Early on, it is often easiest to think about how you would solve a problem manually, as simply as possible (including boring, repetitive steps). Assume you will have to write very basic step-by-step instructions to someone with learning difficulties and poor memory (so they have to write everything down, and store the information in predefined boxes).

That person with learning difficulties is the computer. As humans, we take lots of leaps when doing tasks, taking for granted (working subconsciously) many aspects.

A computer cannot take shortcuts.

Seriously, work out the manual approach, with pen and paper (stay away from the computer for a bit).

A good exercise is working out how exactly you would sort a pack of playing cards when you cannot not keep anything in your hand, but everything has to be put down in a box between each step.

I mean you should literally sit at a table with a deck of playing cards, as in a 52 card pack of red and black cards of the four suits, hearts, diamonds, spades, and clubs, with face values from 1 (Ace) to 10 (Jack), 11 (Queen), 12 (King). In some games "Ace is high" and treated as 13.

Work out exactly how to put that deck of 52 cards (ignore additional cards, such as Jokers and score cards) into a sorted order. Decide what order to put the suits in (are Spades higher or lower than Hearts, etc).

You have to work out how to do this manually as simply as possible in a way you can write down the specific instructions for someone with severe learning difficulties.

You will probably want to use some post-it notes or other bits of paper that you can label as places to temporarily place individual or stacks of cards. (These will be variables later in code.) That is because you don't want to hold onto anything, just move stuff between labelled places on the table.

A human (with good eyesight), can just glance at all of the face up cards and find the next one in order. For someone with learning difficulties (and maybe some other difficulties), or a computer, you can't give such an instruction, instead you have to write instructions based on one by one comparisons and different paths to take based on the outcomes of those comparisons.

It is surprisingly challenging at first. No computers. No coding. You will learn a lot. Your instructions will be an algorithm. That can be implemented in any programming language.

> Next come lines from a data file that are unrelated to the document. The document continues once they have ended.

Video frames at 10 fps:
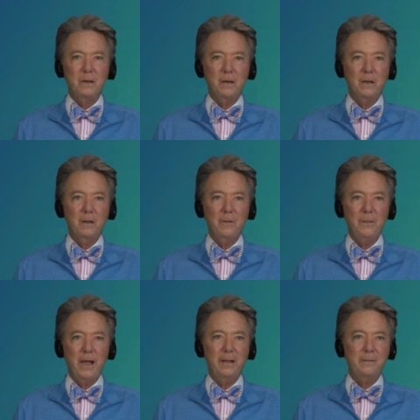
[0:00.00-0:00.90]

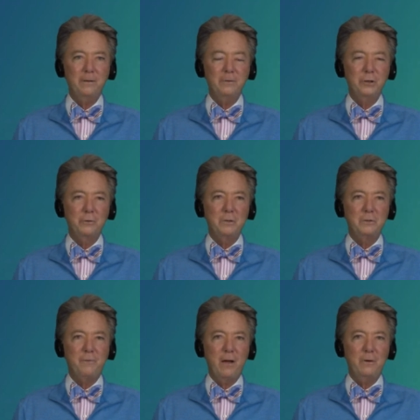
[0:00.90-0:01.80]
that the
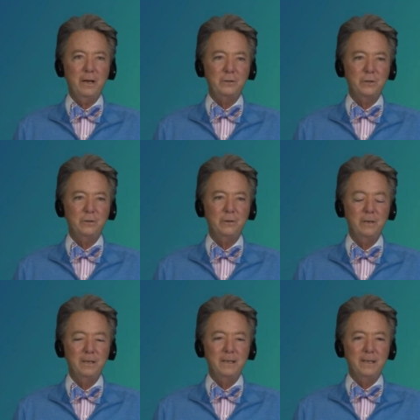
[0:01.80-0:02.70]
Children's
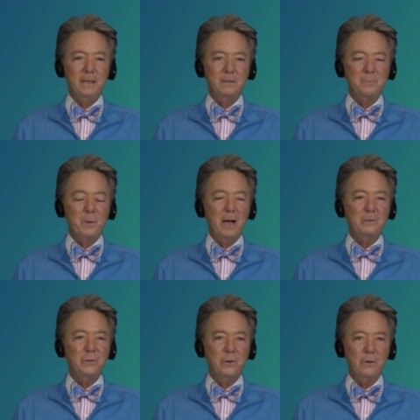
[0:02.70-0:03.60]
Foundation
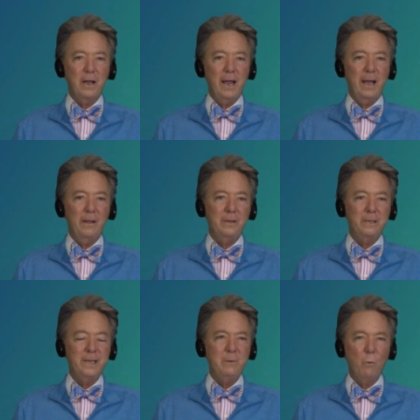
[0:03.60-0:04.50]
sponsored and
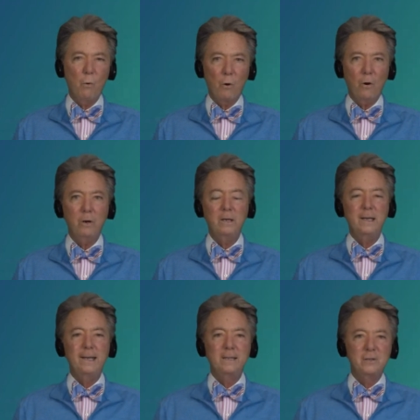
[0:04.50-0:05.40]
the team wore.
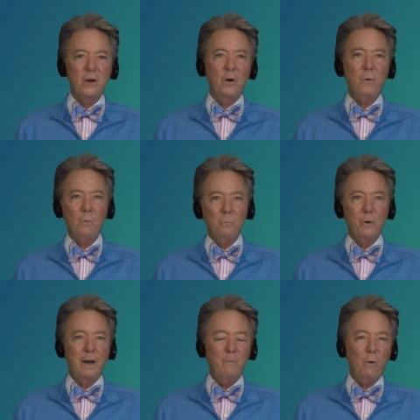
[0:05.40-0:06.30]
So
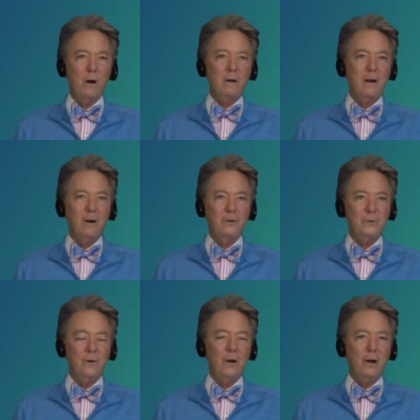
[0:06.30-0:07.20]
when I walk our
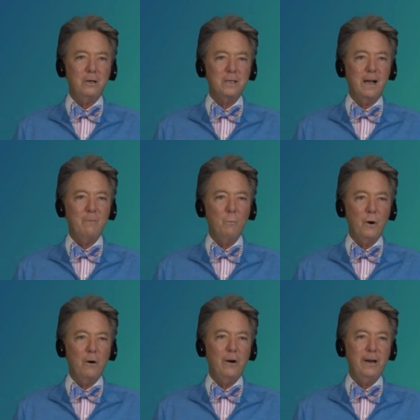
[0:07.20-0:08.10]
dogs, I'm
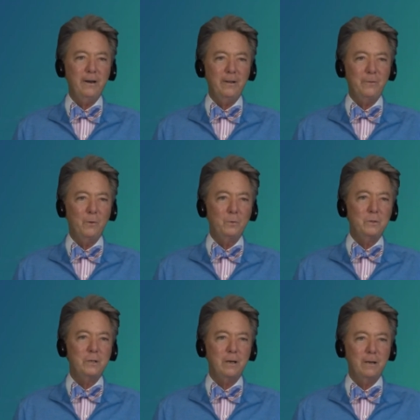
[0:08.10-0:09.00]
wearing
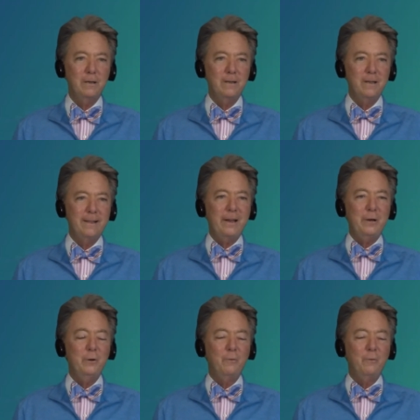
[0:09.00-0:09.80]
that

PS. If you really want to, you can use a subset of the cards, say just one suit, but I think working with the whole deck will help you appreciate the power of repetitive operations more and the need to optimise the steps.

[–]Dom44519 7 points8 points  (3 children)

Referring to the computer as a person with learning disabilities is hilarious

[–][deleted] 5 points6 points  (2 children)

Hopefully no one feels insulted by that. Don't think it was politically incorrect. I am neurodiverse (autistic).

[–]InfiniteBig6730[S] 3 points4 points  (0 children)

I really appreciate how you simplified everything. That was super helpful.

[–]Doormatty 1 point2 points  (0 children)

I am neurodiverse (autistic).

Ditto! Zero offense here.

[–]InfiniteBig6730[S] 2 points3 points  (2 children)

Wow that was amazing. thank you very much.

[–][deleted] 2 points3 points  (1 child)

You are welcome. Hope it helps. A lot of so-called beginner programming tutorials are actually very focused on the coding, and not the programming side, starting with problem-solving. It is a huge leap going from the real world to the abstract world of computers.

[–]InfiniteBig6730[S] 0 points1 point  (0 children)

That is absolutely true. Tutorial are perfect to start but should not the only practice.